New Delhi: The prolonged legal battle between the Sahara Group and the Securities and Exchange Board of India (SEBI) encountered a significant turn when the Supreme Court of India instructed the Sahara Group to submit property deeds valued at Rs 20,000 to the market regulator.
Supreme Court directs the Sahara Group to pay deeds in three weeks
The apex judicial authority expressed its distrust towards the Sahara Group, stating that the company is engaged in excessive evasive tactics. As per the Court's ruling, if the Sahara Group fails to provide the deeds within three weeks, Subrata Roy and other executives will be prohibited from leaving the country without prior consent.
The Sahara Group must transfer the property documents to SEBI by November 11, with the Supreme Court scheduled to reconvene for this case on November 20. Previously, the Court had urged both Sahara and SEBI to devise a strategy for reimbursing Rs 19,000 crore to the investors.

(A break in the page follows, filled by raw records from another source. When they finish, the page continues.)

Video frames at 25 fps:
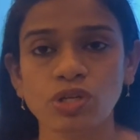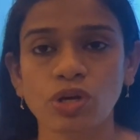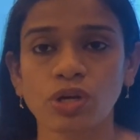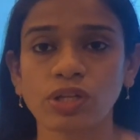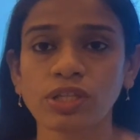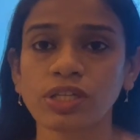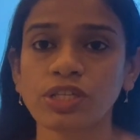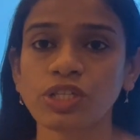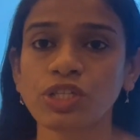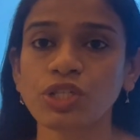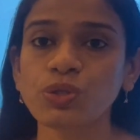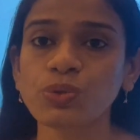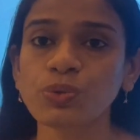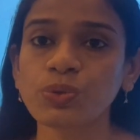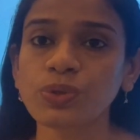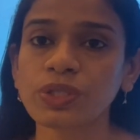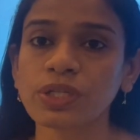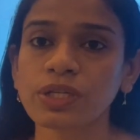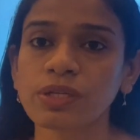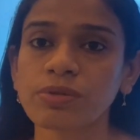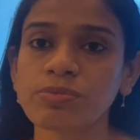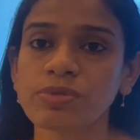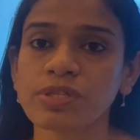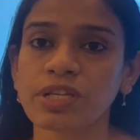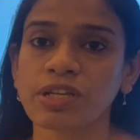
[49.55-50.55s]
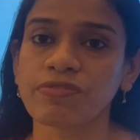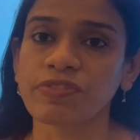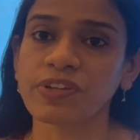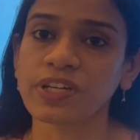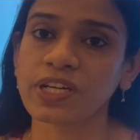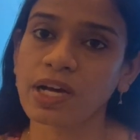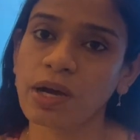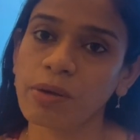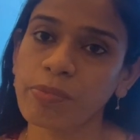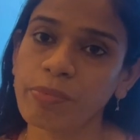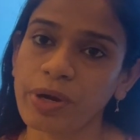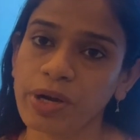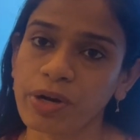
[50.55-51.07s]
or the new terms that we
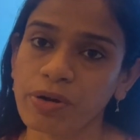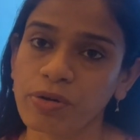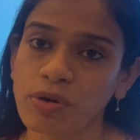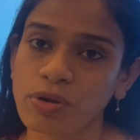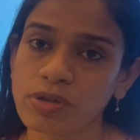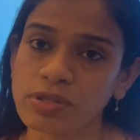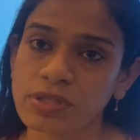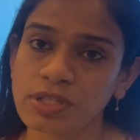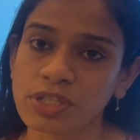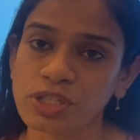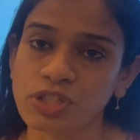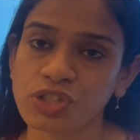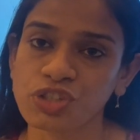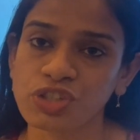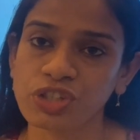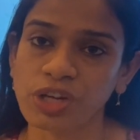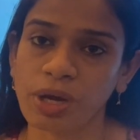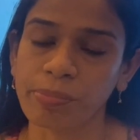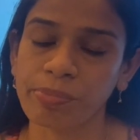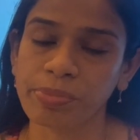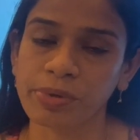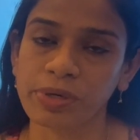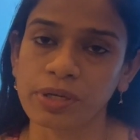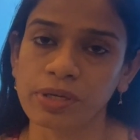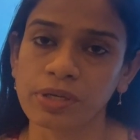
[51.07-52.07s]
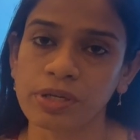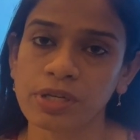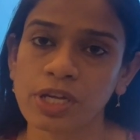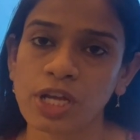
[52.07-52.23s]
come across this chapter.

In earlier proceedings, two Sahara Group companies—Sahara India Real Estate Corp Ltd and Sahara India Housing Investment Corp Ltd—had raised approximately Rs 24,000 crore via convertible debentures (OFCDs), in contravention of public issue regulations. OFCDs refer to company bonds that can be converted into equity shares.

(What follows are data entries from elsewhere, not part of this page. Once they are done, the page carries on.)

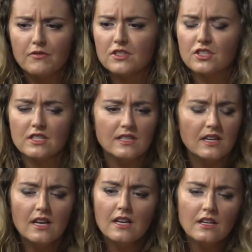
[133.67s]
It's just,
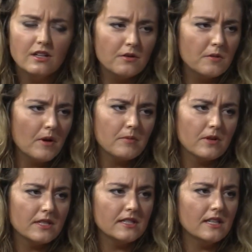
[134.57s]
the
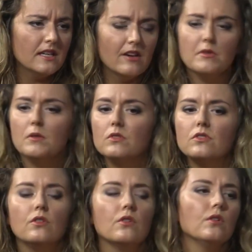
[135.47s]
paparazzi, everybody wants
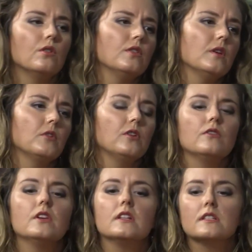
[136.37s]
to know. They want to know
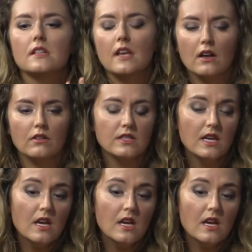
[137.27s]
the ins and the outs.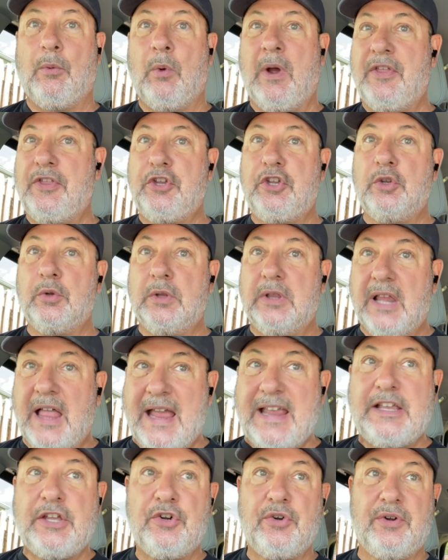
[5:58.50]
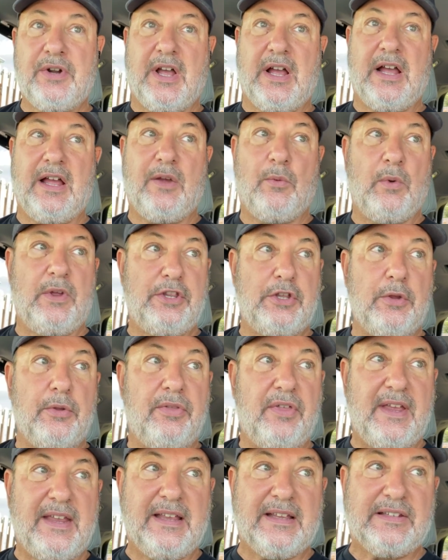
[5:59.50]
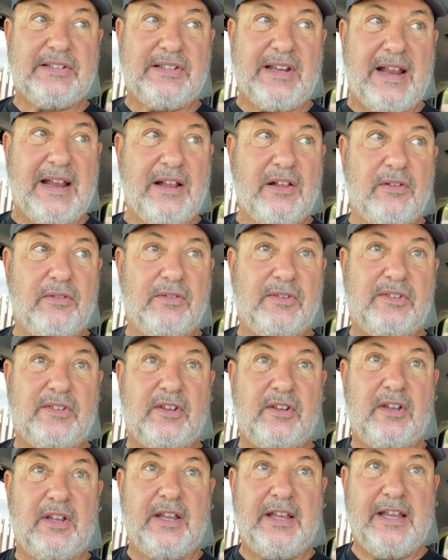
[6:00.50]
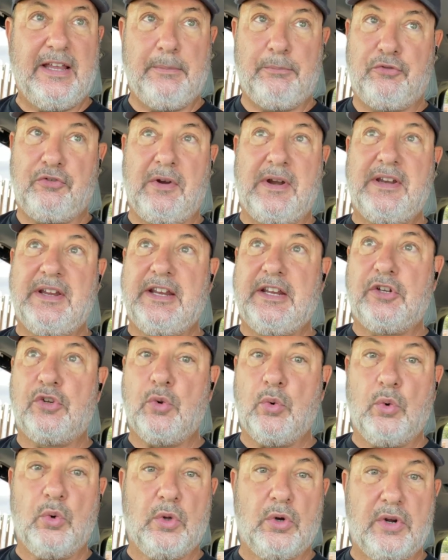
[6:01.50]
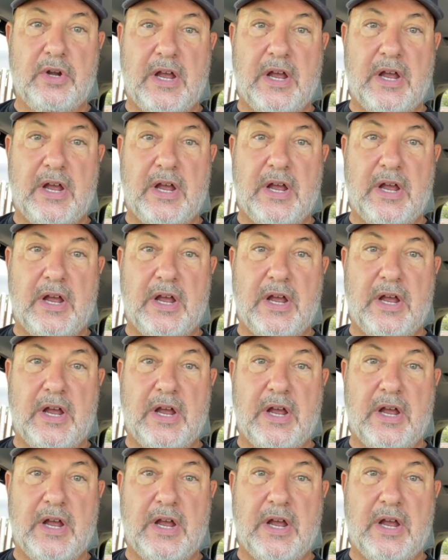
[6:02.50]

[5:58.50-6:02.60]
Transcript: whether you like it or not, whether you think it sounds hip, trendy, and cool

Although the Sahara Group had consented to utilize its real estate assets as security, SEBI expressed skepticism regarding the worth of these assets. Consequently, SEBI insisted that the group sell its properties to facilitate payback to investors.
Last August, the Supreme Court mandated the Group to return Rs 24,000 crore to investors, plus an interest rate of 5 percent annually, within a span of three months. This directive was issued while the Court examined a petition filed by SEBI against the Sahara housing entities and their directors for their failure to timely refund investors' funds.